**Your instructions:**
Write the records below out in full, character for character, with no pictures.

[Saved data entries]
########################################
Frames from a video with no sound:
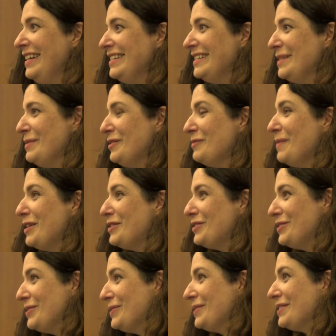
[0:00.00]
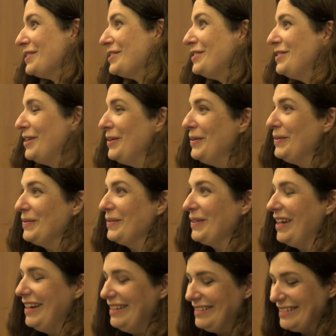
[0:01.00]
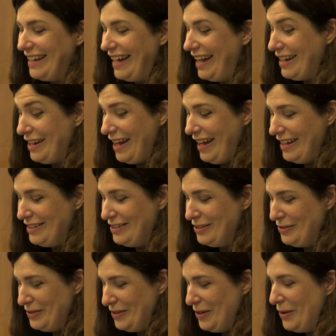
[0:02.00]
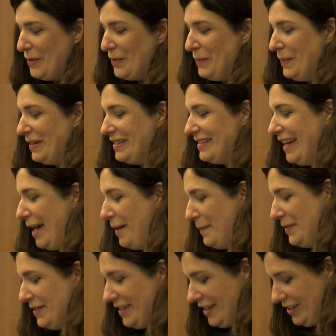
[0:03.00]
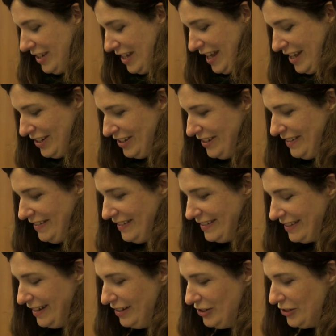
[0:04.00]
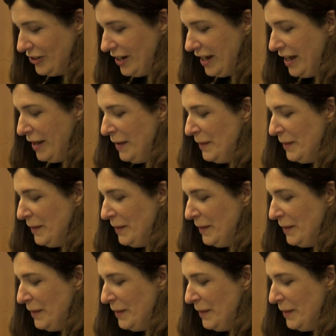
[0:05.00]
Some of my students don't, and I don't know what has happened to education in this country.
########################################
**Answer to this task:**
Frames from a video with no sound:
[0:00.00]
[0:01.00]
[0:02.00]
[0:03.00]
[0:04.00]
[0:05.00]
Some of my students don't, and I don't know what has happened to education in this country.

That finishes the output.